I didn’t pay much attention to what she was saying because I was too busy trying not to vomit at the thought of someone putting people through hell and back just so they could get a few extra reps on their squat rack. (For those of you who don’t know, squats are the foundation of CrossFit.)
But then after I saw the commercials, I realized why she was mentioning it: It sounded pretty intense. And it wasn’t just because I was hungry and wanted something to eat. I knew immediately that if I ever got the chance to try out this new sport, I would have to join in.
So there I was, sitting in front of the television with my wife, trying to ignore the fact that we were both wearing sweatpants and a tank top. My mind was telling me that I was comfortable, but my heart wanted to run outside and start throwing a ball around—or in this case, a medicine ball as seen in the Crossfit games. The funny thing about this is that I used to be an all-star baseball player and would always spend my days throwing the ball around.
She asked me if I was OK.
“Yeah, hun, I’m fine,” I responded. “I think I’m just a little hungry.”

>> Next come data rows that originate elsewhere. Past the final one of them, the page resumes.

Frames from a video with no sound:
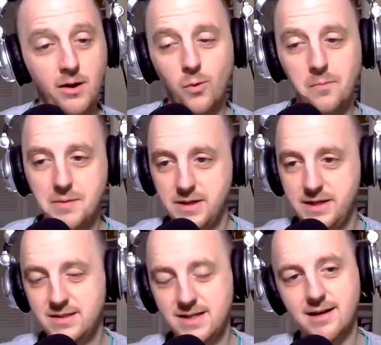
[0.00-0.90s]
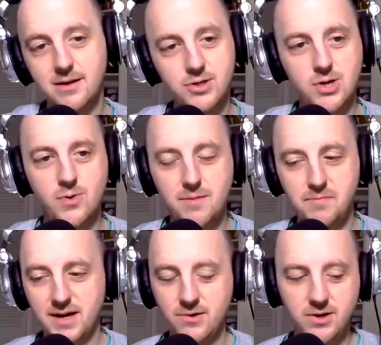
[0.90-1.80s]
Or maybe he's not going to show
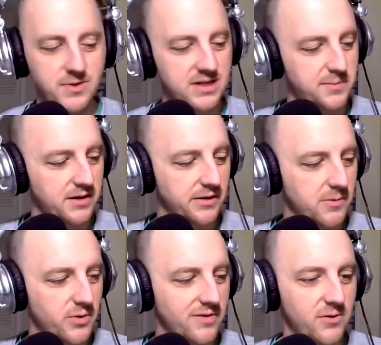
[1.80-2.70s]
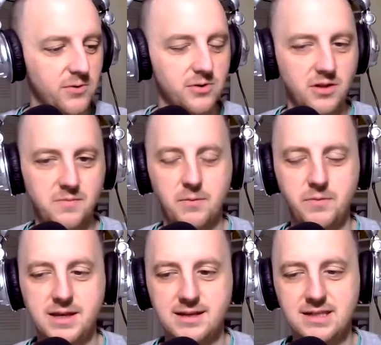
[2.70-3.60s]
up. I don't know. He's been a little more vocal about
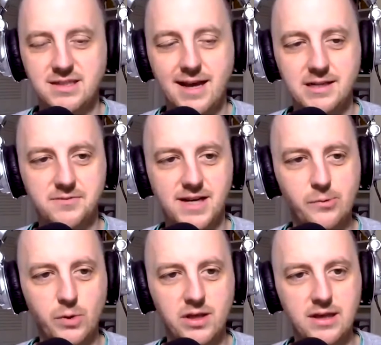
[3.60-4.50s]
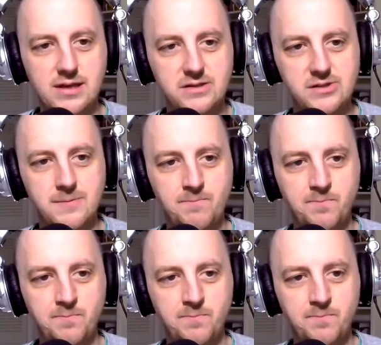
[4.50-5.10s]
being dissatisfied with his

“That’s what you said before we sat down,” she yelled from the kitchen. “I’m not making you anything if you’re just going to throw it up again.”
And that’s how it started. I was so ashamed of myself. I couldn’t even watch a game that I loved—and especially not with my wife who I wanted to share things with.
I felt weak, helpless, out of shape and unfaithful. I couldn’t believe that I let myself go to such extremes.
At this point, the game had ended and some news report about a fire truck hit my eyes. Luckily for me, she was still in the kitchen preparing a meal for me. I took the opportunity to head to the basement and figure out what I was going to do with my life from here on out.
I grabbed a pen and paper and started writing.
I’m out of shape.
There has to be something I can do about this. There has to be some way that I can get myself back to my old self again. I don’t want to be a burden to my wife.
I need to man up and get back in shape so we can start enjoying our lives together again.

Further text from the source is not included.